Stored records
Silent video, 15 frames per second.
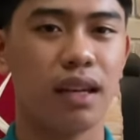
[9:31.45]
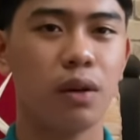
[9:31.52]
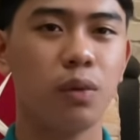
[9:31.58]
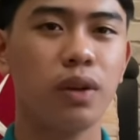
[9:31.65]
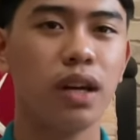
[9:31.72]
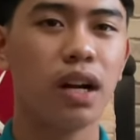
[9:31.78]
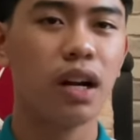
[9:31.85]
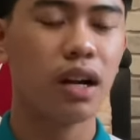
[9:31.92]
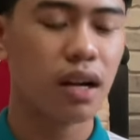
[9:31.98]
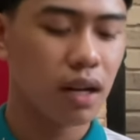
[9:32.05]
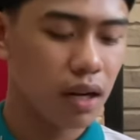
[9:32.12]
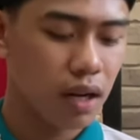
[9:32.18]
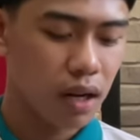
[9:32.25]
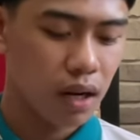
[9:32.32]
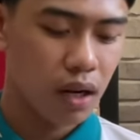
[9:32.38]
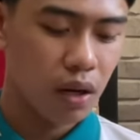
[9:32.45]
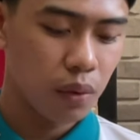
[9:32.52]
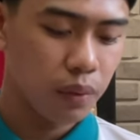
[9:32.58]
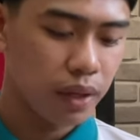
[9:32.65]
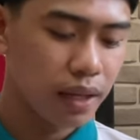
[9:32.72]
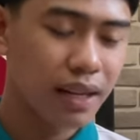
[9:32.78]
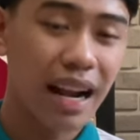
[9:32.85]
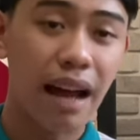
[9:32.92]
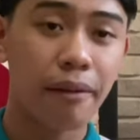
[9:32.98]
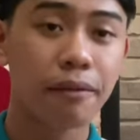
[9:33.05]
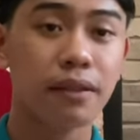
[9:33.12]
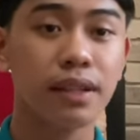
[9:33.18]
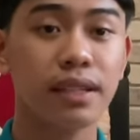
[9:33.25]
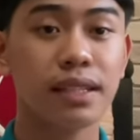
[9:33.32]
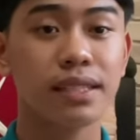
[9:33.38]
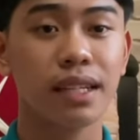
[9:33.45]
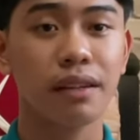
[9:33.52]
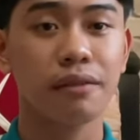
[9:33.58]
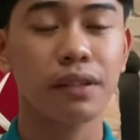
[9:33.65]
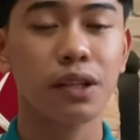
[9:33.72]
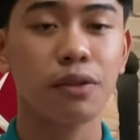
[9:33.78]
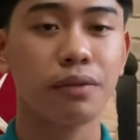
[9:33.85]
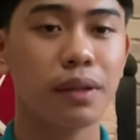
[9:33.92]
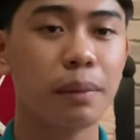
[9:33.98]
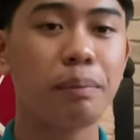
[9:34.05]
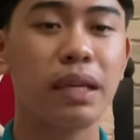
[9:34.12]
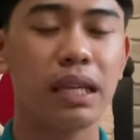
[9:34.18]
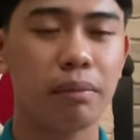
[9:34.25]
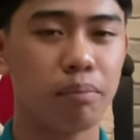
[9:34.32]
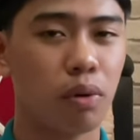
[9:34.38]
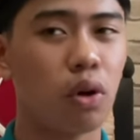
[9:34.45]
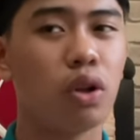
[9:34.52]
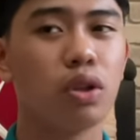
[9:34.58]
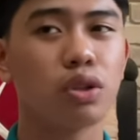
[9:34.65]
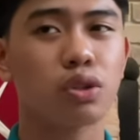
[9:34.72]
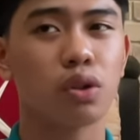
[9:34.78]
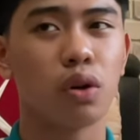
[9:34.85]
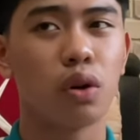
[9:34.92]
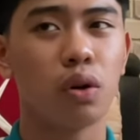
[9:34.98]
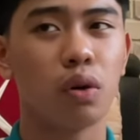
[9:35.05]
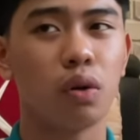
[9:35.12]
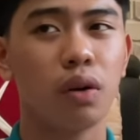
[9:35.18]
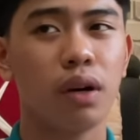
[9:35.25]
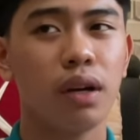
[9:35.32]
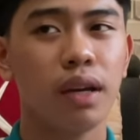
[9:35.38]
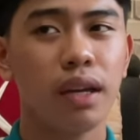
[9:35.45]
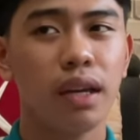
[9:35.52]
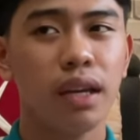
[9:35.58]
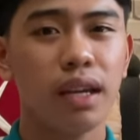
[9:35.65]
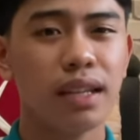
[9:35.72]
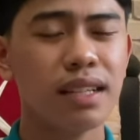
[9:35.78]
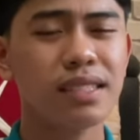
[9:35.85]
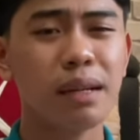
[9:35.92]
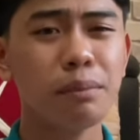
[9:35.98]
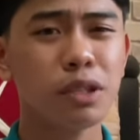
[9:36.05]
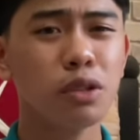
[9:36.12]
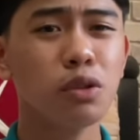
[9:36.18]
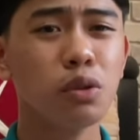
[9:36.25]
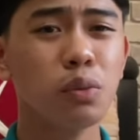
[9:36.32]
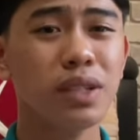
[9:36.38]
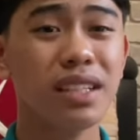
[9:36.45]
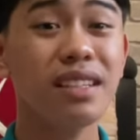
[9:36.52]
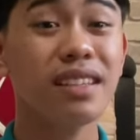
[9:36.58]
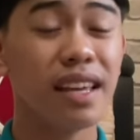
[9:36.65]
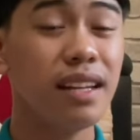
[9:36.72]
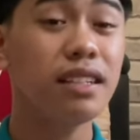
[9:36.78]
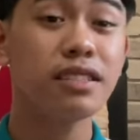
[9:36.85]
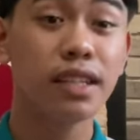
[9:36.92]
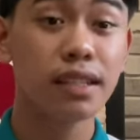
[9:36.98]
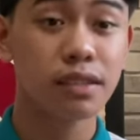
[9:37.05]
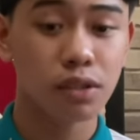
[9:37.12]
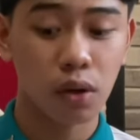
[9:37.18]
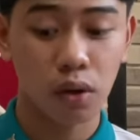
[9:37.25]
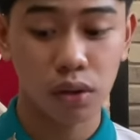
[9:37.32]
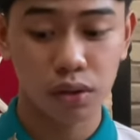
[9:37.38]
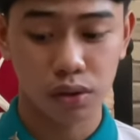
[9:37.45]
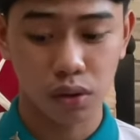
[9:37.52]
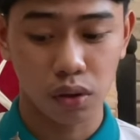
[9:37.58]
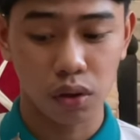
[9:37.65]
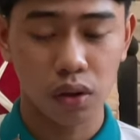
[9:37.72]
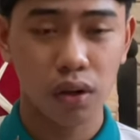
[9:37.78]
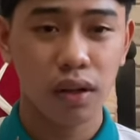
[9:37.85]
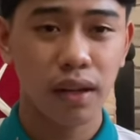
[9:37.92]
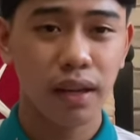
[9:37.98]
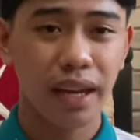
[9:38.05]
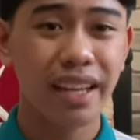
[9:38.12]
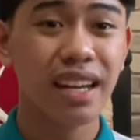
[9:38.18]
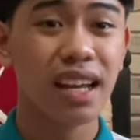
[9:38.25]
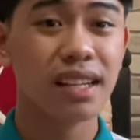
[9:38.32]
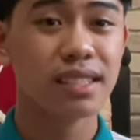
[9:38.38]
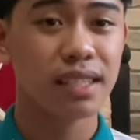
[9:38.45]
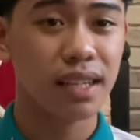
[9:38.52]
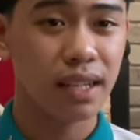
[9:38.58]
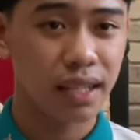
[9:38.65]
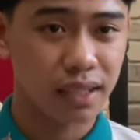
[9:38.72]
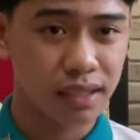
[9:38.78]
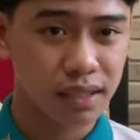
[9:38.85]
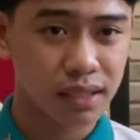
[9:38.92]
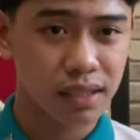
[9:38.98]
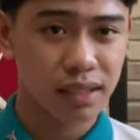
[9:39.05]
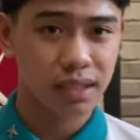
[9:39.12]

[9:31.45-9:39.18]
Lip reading: We are after the safety of the people, so it has something to do with intelligence also and excellence.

# THE PROBLEM:
Please give back the data above word for word, with no pictures included.

# TASK RESPONSE:
Silent video, 15 frames per second.
[9:31.45]
[9:31.52]
[9:31.58]
[9:31.65]
[9:31.72]
[9:31.78]
[9:31.85]
[9:31.92]
[9:31.98]
[9:32.05]
[9:32.12]
[9:32.18]
[9:32.25]
[9:32.32]
[9:32.38]
[9:32.45]
[9:32.52]
[9:32.58]
[9:32.65]
[9:32.72]
[9:32.78]
[9:32.85]
[9:32.92]
[9:32.98]
[9:33.05]
[9:33.12]
[9:33.18]
[9:33.25]
[9:33.32]
[9:33.38]
[9:33.45]
[9:33.52]
[9:33.58]
[9:33.65]
[9:33.72]
[9:33.78]
[9:33.85]
[9:33.92]
[9:33.98]
[9:34.05]
[9:34.12]
[9:34.18]
[9:34.25]
[9:34.32]
[9:34.38]
[9:34.45]
[9:34.52]
[9:34.58]
[9:34.65]
[9:34.72]
[9:34.78]
[9:34.85]
[9:34.92]
[9:34.98]
[9:35.05]
[9:35.12]
[9:35.18]
[9:35.25]
[9:35.32]
[9:35.38]
[9:35.45]
[9:35.52]
[9:35.58]
[9:35.65]
[9:35.72]
[9:35.78]
[9:35.85]
[9:35.92]
[9:35.98]
[9:36.05]
[9:36.12]
[9:36.18]
[9:36.25]
[9:36.32]
[9:36.38]
[9:36.45]
[9:36.52]
[9:36.58]
[9:36.65]
[9:36.72]
[9:36.78]
[9:36.85]
[9:36.92]
[9:36.98]
[9:37.05]
[9:37.12]
[9:37.18]
[9:37.25]
[9:37.32]
[9:37.38]
[9:37.45]
[9:37.52]
[9:37.58]
[9:37.65]
[9:37.72]
[9:37.78]
[9:37.85]
[9:37.92]
[9:37.98]
[9:38.05]
[9:38.12]
[9:38.18]
[9:38.25]
[9:38.32]
[9:38.38]
[9:38.45]
[9:38.52]
[9:38.58]
[9:38.65]
[9:38.72]
[9:38.78]
[9:38.85]
[9:38.92]
[9:38.98]
[9:39.05]
[9:39.12]

[9:31.45-9:39.18]
Lip reading: We are after the safety of the people, so it has something to do with intelligence also and excellence.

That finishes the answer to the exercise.